Match Ammo Performance
Hornady Match · 180 gr ELD Match $1.53/rd
| Range (yd) | Velocity (fps) | Elevation (mil) | Energy (ft-lb) | Windage (mil) |
|---|---|---|---|---|
| 0 | 3063 | -0.3 | 3749 | 0.2 |
| 100 | 2949 | 0.0 | 3476 | 0.1 |
| 200 | 2837 | -0.3 | 3217 | 0.2 |
| 300 | 2727 | -0.8 | 2973 | 0.4 |
| 400 | 2620 | -1.4 | 2743 | 0.5 |
| 500 | 2515 | -2.0 | 2527 | 0.6 |
| 600 | 2412 | -2.7 | 2325 | 0.8 |
| 700 | 2312 | -3.4 | 2136 | 0.9 |
| 800 | 2214 | -4.2 | 1959 | 1.1 |
| 900 | 2119 | -5.0 | 1794 | 1.2 |
| 1000 | 2026 | -5.9 | 1640 | 1.4 |
| 1100 | 1935 | -6.9 | 1497 | 1.6 |
| 1200 | 1846 | -7.9 | 1362 | 1.7 |
| 1300 | 1759 | -8.9 | 1237 | 1.9 |
| 1400 | 1674 | -10.1 | 1120 | 2.1 |
| 1500 | 1591 | -11.3 | 1011 | 2.4 |
| 1600 | 1509 | -12.6 | 910 | 2.6 |
| 1700 | 1430 | -14.0 | 817 | 2.8 |
| 1800 | 1352 | -15.6 | 731 | 3.1 |
| 1900 | 1277 | -17.2 | 652 | 3.4 |
| 2000 | 1205 | -19.0 | 581 | 3.7 |
| 2100 | 1138 | -20.9 | 517 | 4.0 |
| 2200 | 1090 | -23.0 | 475 | 4.3 |
| 2300 | 1060 | -25.3 | 449 | 4.6 |
| 2400 | 1036 | -27.8 | 429 | 5.0 |
| 2500 | 1015 | -30.4 | 412 | 5.3 |
| 2600 | 996 | -33.2 | 396 | 5.6 |
Muzzle velocity 3063 fps is estimated at 28 in from the 24 in factory figure of 2975 fps at about 22 fps per inch.
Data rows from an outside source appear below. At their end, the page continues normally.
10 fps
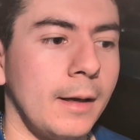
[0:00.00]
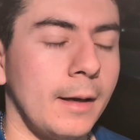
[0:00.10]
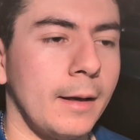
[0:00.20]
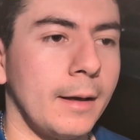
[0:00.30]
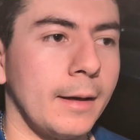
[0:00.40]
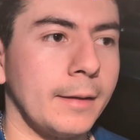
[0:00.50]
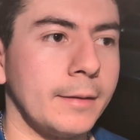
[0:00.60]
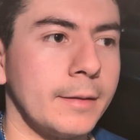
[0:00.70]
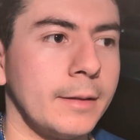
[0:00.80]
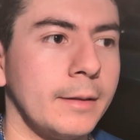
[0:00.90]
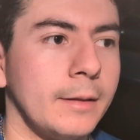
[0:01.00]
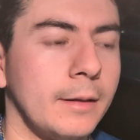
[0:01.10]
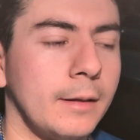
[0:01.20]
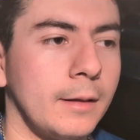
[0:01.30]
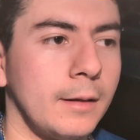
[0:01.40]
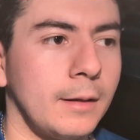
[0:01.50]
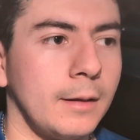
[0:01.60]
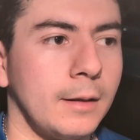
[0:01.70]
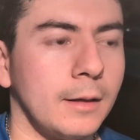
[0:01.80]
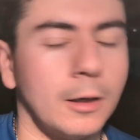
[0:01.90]
And
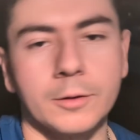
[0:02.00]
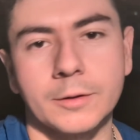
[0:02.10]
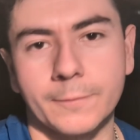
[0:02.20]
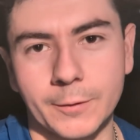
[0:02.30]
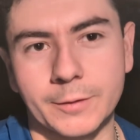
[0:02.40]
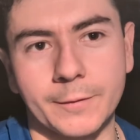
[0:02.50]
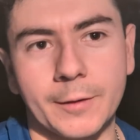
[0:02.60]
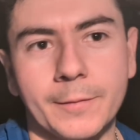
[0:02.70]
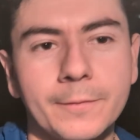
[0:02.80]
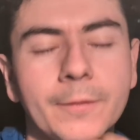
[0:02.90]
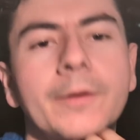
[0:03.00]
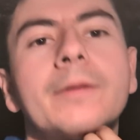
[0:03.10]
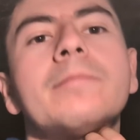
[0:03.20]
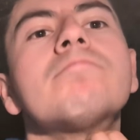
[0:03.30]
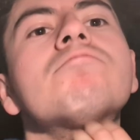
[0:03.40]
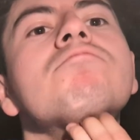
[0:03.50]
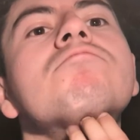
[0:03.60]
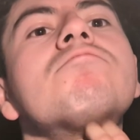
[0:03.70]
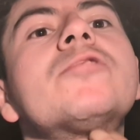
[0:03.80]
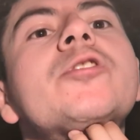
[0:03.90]
so first of all, for
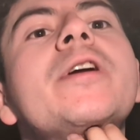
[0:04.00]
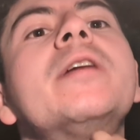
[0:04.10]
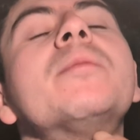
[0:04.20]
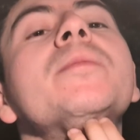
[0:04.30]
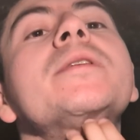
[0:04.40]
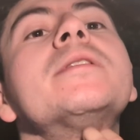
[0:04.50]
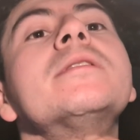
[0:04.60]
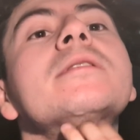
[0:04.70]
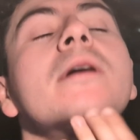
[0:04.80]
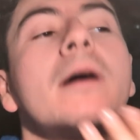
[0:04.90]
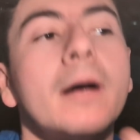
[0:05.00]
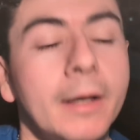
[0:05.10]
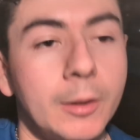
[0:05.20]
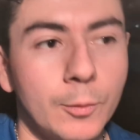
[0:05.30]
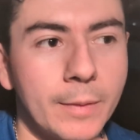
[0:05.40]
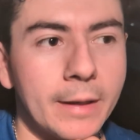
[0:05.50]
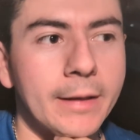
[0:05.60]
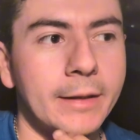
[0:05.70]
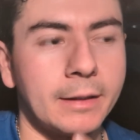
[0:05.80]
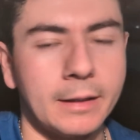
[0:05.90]
training purposes, I go
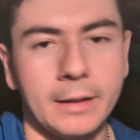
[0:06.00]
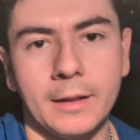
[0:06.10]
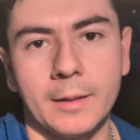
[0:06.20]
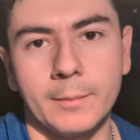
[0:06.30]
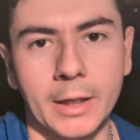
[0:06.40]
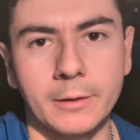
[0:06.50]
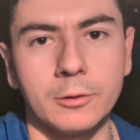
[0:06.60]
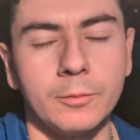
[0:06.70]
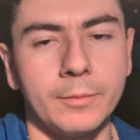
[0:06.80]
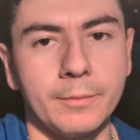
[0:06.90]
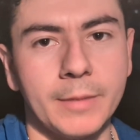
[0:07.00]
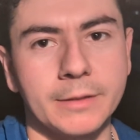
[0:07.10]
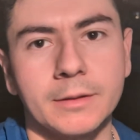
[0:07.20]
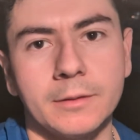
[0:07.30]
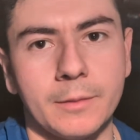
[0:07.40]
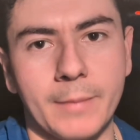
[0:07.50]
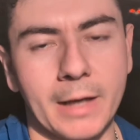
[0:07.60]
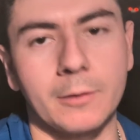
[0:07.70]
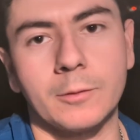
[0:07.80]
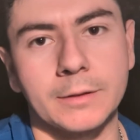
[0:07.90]
by micro, meso, and
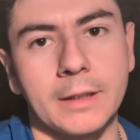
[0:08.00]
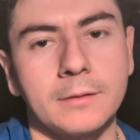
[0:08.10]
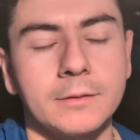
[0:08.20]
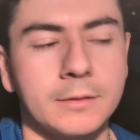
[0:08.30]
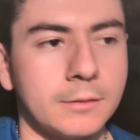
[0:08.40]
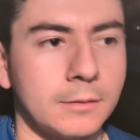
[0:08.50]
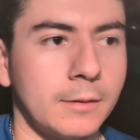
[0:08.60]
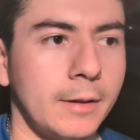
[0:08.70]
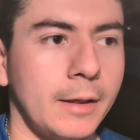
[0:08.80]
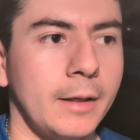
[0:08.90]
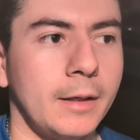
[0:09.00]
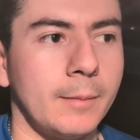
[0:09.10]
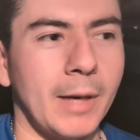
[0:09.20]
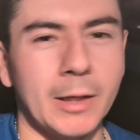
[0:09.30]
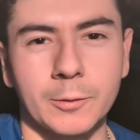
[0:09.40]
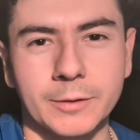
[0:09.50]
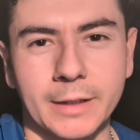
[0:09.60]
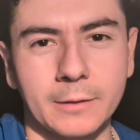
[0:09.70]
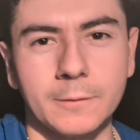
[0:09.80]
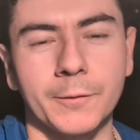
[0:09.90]
macro cycle. So micro
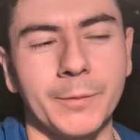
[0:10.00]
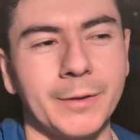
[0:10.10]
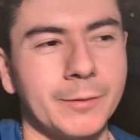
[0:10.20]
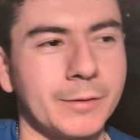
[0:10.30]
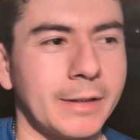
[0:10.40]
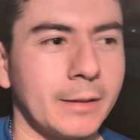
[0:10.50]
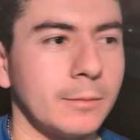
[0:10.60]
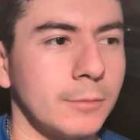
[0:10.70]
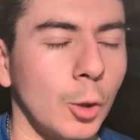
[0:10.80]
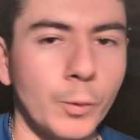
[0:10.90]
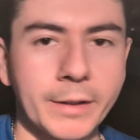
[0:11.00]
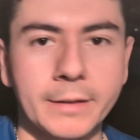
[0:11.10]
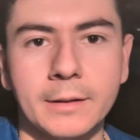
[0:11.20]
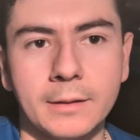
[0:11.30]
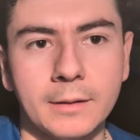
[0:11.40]
cycle for me to do like a week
Expect your own barrel to read a little differently. Velocity is color coded green supersonic, yellow transonic, red subsonic; treat transonic and subsonic rows as approximate.
Trajectory
FAQ
What barrel length and twist should I run?
A 1:8 twist is the standard, and it is the right call: it stabilizes the heavy 180-grain match bullets that make the 7mm PRC worth shooting, with margin to spare. For barrel length, 28 inches captures the cartridge's velocity for long range; hunters can run 24 inches for a handier rifle.
Is the 7mm PRC belted?
No. Like the rest of the PRC family it headspaces on its shoulder, even though it uses the wide .532 inch case head of the old belted magnums. The beltless design gives more consistent headspace and easier precision handloading.
How does it compare to the 7mm Remington Magnum?
The 7mm PRC runs at higher pressure, headspaces on its shoulder instead of a belt, and has a longer throat built for today's heavy high-BC bullets. The result is meaningfully better long-range performance with factory match ammunition, though it needs a slightly longer action and more recoil.
What is the 7mm PRC good for?
Long-range hunting and precision shooting where a high-BC 7mm bullet and manageable recoil matter. It delivers .30-magnum trajectory and wind resistance with noticeably less recoil.